» Exercise data
══════
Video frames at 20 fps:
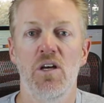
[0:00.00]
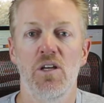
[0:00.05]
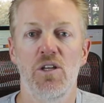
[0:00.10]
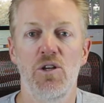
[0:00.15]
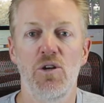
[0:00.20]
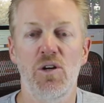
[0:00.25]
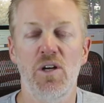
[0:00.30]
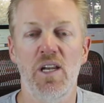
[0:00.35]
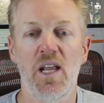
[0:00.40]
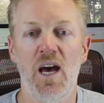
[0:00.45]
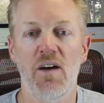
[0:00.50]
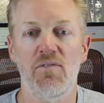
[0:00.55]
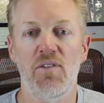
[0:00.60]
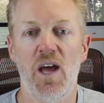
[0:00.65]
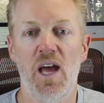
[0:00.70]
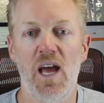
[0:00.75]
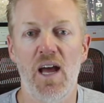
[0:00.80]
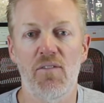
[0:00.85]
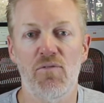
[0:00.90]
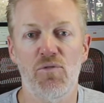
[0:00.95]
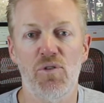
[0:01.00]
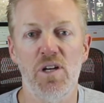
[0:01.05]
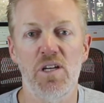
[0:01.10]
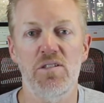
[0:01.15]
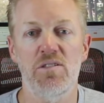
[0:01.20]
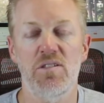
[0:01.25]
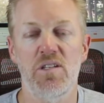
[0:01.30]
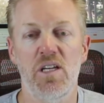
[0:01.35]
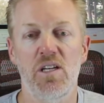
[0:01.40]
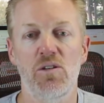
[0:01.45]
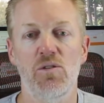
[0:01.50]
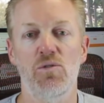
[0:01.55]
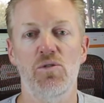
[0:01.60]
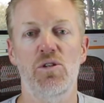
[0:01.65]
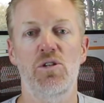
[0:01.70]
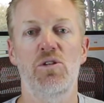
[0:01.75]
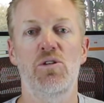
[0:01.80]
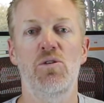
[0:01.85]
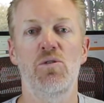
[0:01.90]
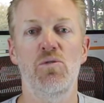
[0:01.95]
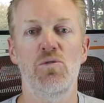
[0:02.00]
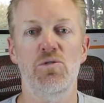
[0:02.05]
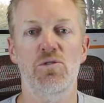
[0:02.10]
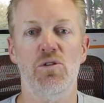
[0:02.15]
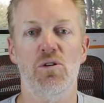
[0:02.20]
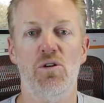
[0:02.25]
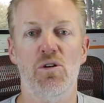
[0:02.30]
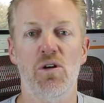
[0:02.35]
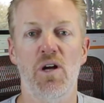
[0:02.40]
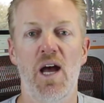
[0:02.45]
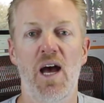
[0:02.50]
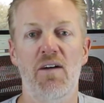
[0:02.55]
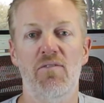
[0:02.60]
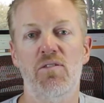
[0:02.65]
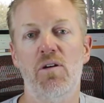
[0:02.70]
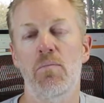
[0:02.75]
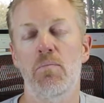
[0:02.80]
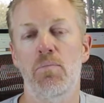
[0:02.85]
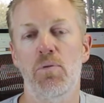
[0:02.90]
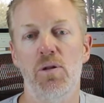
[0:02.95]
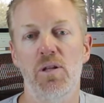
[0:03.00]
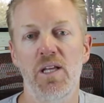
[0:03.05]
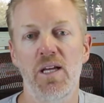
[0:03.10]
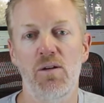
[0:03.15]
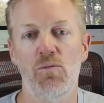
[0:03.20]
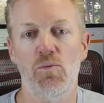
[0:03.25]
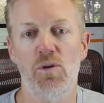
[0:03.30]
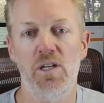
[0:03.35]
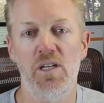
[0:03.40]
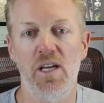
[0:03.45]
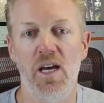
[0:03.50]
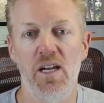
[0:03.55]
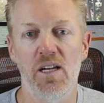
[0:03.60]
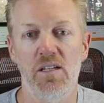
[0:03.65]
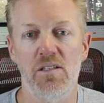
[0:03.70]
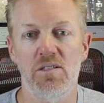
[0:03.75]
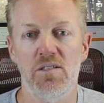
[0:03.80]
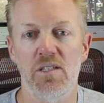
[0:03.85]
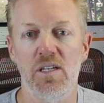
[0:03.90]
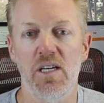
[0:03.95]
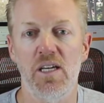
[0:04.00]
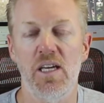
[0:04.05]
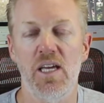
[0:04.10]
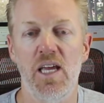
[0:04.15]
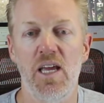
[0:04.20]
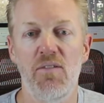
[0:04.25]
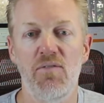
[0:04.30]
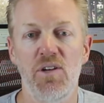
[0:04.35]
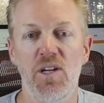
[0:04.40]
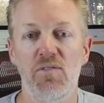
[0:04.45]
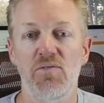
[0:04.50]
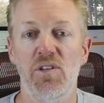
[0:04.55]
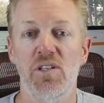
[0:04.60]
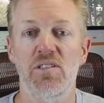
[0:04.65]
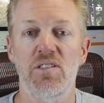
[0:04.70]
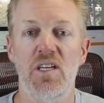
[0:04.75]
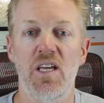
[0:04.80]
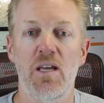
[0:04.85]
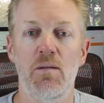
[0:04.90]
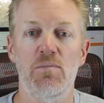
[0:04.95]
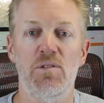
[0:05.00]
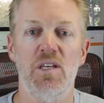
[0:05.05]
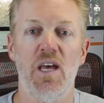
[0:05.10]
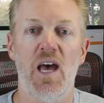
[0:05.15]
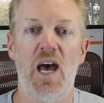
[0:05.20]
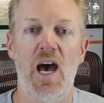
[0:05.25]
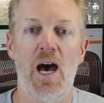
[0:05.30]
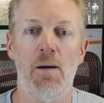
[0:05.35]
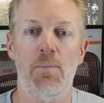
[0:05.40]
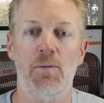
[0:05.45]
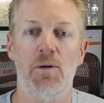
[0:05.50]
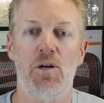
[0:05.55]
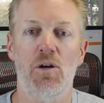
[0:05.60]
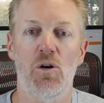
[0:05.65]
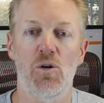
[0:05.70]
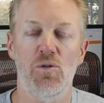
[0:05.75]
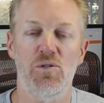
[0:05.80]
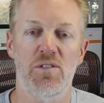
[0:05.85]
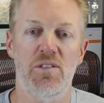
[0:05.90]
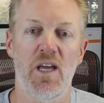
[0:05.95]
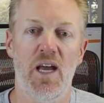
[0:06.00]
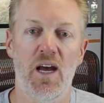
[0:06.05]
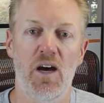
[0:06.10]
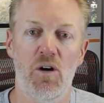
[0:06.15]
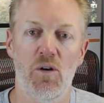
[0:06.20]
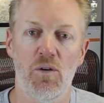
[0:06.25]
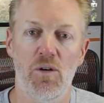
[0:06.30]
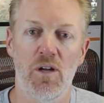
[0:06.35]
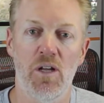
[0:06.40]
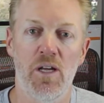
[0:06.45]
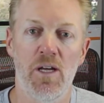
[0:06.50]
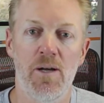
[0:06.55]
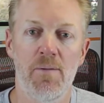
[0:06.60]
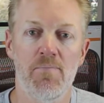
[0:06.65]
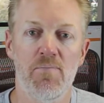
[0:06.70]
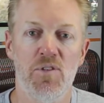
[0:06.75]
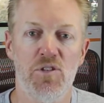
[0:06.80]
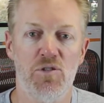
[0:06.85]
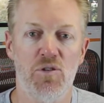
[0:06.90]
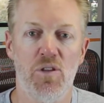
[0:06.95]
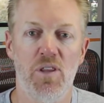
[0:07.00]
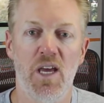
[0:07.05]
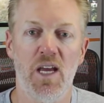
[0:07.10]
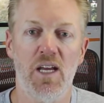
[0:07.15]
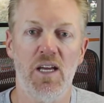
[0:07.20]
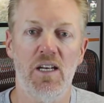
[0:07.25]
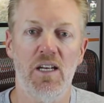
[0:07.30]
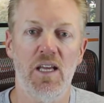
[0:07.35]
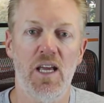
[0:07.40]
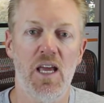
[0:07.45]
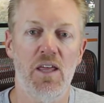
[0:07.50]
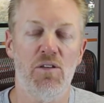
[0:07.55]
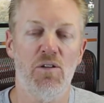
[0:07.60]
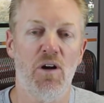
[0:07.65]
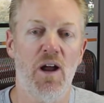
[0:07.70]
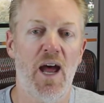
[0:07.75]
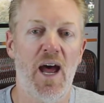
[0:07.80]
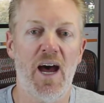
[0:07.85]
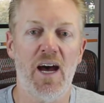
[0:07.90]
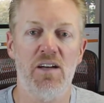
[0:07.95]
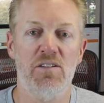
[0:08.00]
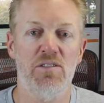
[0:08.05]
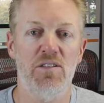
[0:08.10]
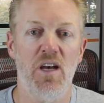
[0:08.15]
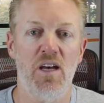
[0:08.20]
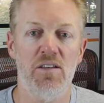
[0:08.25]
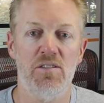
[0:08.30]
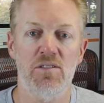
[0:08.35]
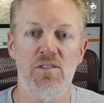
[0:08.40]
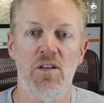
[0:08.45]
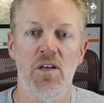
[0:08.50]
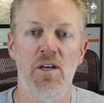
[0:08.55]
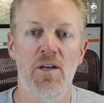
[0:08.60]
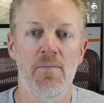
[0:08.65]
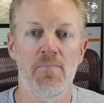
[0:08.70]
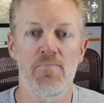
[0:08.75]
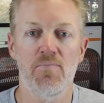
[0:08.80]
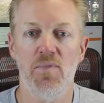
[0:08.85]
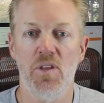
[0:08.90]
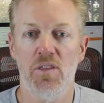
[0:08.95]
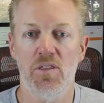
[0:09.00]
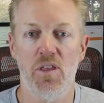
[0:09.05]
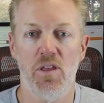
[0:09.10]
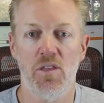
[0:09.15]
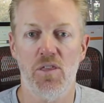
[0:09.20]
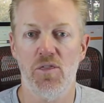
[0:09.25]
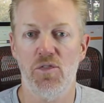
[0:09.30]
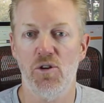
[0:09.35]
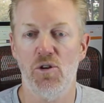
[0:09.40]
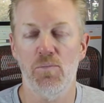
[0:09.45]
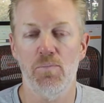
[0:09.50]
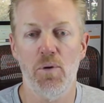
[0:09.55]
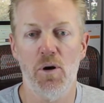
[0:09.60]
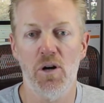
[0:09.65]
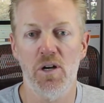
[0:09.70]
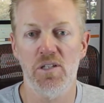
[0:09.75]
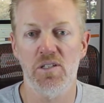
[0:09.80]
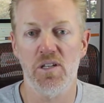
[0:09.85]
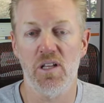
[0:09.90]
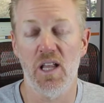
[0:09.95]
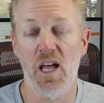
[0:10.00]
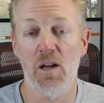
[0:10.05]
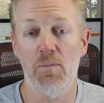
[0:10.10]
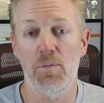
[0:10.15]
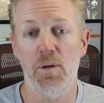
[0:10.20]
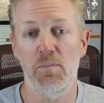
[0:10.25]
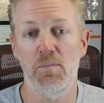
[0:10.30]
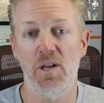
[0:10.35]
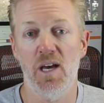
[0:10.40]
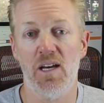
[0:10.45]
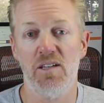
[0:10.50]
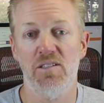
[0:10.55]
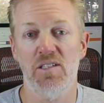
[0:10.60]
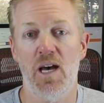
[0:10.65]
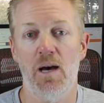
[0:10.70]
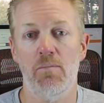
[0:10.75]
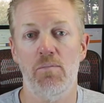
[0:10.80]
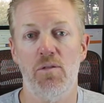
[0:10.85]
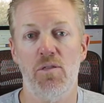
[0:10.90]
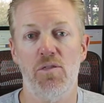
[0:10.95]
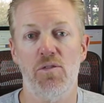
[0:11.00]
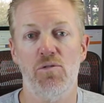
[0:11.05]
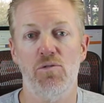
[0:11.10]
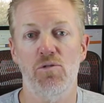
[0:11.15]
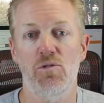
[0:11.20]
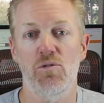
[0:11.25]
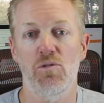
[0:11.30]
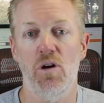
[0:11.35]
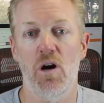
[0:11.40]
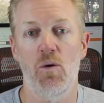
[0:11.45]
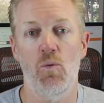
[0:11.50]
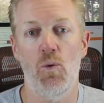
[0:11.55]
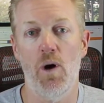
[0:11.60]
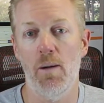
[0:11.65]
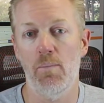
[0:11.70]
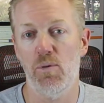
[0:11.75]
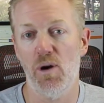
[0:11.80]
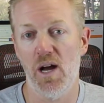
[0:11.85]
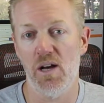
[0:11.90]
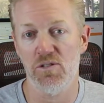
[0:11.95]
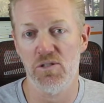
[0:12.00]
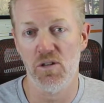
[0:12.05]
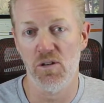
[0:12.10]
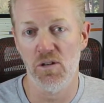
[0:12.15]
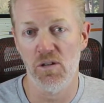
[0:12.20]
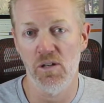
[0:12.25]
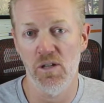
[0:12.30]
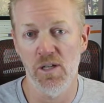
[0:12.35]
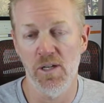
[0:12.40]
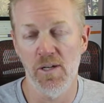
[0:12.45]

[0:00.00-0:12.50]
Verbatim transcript: you can have every single user have complete redundancy even if the Teams app goes down. So they can either access the third party's Cloud PBX app through a web browser,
══════
A word-for-word retyping of every record is required, without the pictures.

» Your solution
Video frames at 20 fps:
[0:00.00]
[0:00.05]
[0:00.10]
[0:00.15]
[0:00.20]
[0:00.25]
[0:00.30]
[0:00.35]
[0:00.40]
[0:00.45]
[0:00.50]
[0:00.55]
[0:00.60]
[0:00.65]
[0:00.70]
[0:00.75]
[0:00.80]
[0:00.85]
[0:00.90]
[0:00.95]
[0:01.00]
[0:01.05]
[0:01.10]
[0:01.15]
[0:01.20]
[0:01.25]
[0:01.30]
[0:01.35]
[0:01.40]
[0:01.45]
[0:01.50]
[0:01.55]
[0:01.60]
[0:01.65]
[0:01.70]
[0:01.75]
[0:01.80]
[0:01.85]
[0:01.90]
[0:01.95]
[0:02.00]
[0:02.05]
[0:02.10]
[0:02.15]
[0:02.20]
[0:02.25]
[0:02.30]
[0:02.35]
[0:02.40]
[0:02.45]
[0:02.50]
[0:02.55]
[0:02.60]
[0:02.65]
[0:02.70]
[0:02.75]
[0:02.80]
[0:02.85]
[0:02.90]
[0:02.95]
[0:03.00]
[0:03.05]
[0:03.10]
[0:03.15]
[0:03.20]
[0:03.25]
[0:03.30]
[0:03.35]
[0:03.40]
[0:03.45]
[0:03.50]
[0:03.55]
[0:03.60]
[0:03.65]
[0:03.70]
[0:03.75]
[0:03.80]
[0:03.85]
[0:03.90]
[0:03.95]
[0:04.00]
[0:04.05]
[0:04.10]
[0:04.15]
[0:04.20]
[0:04.25]
[0:04.30]
[0:04.35]
[0:04.40]
[0:04.45]
[0:04.50]
[0:04.55]
[0:04.60]
[0:04.65]
[0:04.70]
[0:04.75]
[0:04.80]
[0:04.85]
[0:04.90]
[0:04.95]
[0:05.00]
[0:05.05]
[0:05.10]
[0:05.15]
[0:05.20]
[0:05.25]
[0:05.30]
[0:05.35]
[0:05.40]
[0:05.45]
[0:05.50]
[0:05.55]
[0:05.60]
[0:05.65]
[0:05.70]
[0:05.75]
[0:05.80]
[0:05.85]
[0:05.90]
[0:05.95]
[0:06.00]
[0:06.05]
[0:06.10]
[0:06.15]
[0:06.20]
[0:06.25]
[0:06.30]
[0:06.35]
[0:06.40]
[0:06.45]
[0:06.50]
[0:06.55]
[0:06.60]
[0:06.65]
[0:06.70]
[0:06.75]
[0:06.80]
[0:06.85]
[0:06.90]
[0:06.95]
[0:07.00]
[0:07.05]
[0:07.10]
[0:07.15]
[0:07.20]
[0:07.25]
[0:07.30]
[0:07.35]
[0:07.40]
[0:07.45]
[0:07.50]
[0:07.55]
[0:07.60]
[0:07.65]
[0:07.70]
[0:07.75]
[0:07.80]
[0:07.85]
[0:07.90]
[0:07.95]
[0:08.00]
[0:08.05]
[0:08.10]
[0:08.15]
[0:08.20]
[0:08.25]
[0:08.30]
[0:08.35]
[0:08.40]
[0:08.45]
[0:08.50]
[0:08.55]
[0:08.60]
[0:08.65]
[0:08.70]
[0:08.75]
[0:08.80]
[0:08.85]
[0:08.90]
[0:08.95]
[0:09.00]
[0:09.05]
[0:09.10]
[0:09.15]
[0:09.20]
[0:09.25]
[0:09.30]
[0:09.35]
[0:09.40]
[0:09.45]
[0:09.50]
[0:09.55]
[0:09.60]
[0:09.65]
[0:09.70]
[0:09.75]
[0:09.80]
[0:09.85]
[0:09.90]
[0:09.95]
[0:10.00]
[0:10.05]
[0:10.10]
[0:10.15]
[0:10.20]
[0:10.25]
[0:10.30]
[0:10.35]
[0:10.40]
[0:10.45]
[0:10.50]
[0:10.55]
[0:10.60]
[0:10.65]
[0:10.70]
[0:10.75]
[0:10.80]
[0:10.85]
[0:10.90]
[0:10.95]
[0:11.00]
[0:11.05]
[0:11.10]
[0:11.15]
[0:11.20]
[0:11.25]
[0:11.30]
[0:11.35]
[0:11.40]
[0:11.45]
[0:11.50]
[0:11.55]
[0:11.60]
[0:11.65]
[0:11.70]
[0:11.75]
[0:11.80]
[0:11.85]
[0:11.90]
[0:11.95]
[0:12.00]
[0:12.05]
[0:12.10]
[0:12.15]
[0:12.20]
[0:12.25]
[0:12.30]
[0:12.35]
[0:12.40]
[0:12.45]

[0:00.00-0:12.50]
Verbatim transcript: you can have every single user have complete redundancy even if the Teams app goes down. So they can either access the third party's Cloud PBX app through a web browser,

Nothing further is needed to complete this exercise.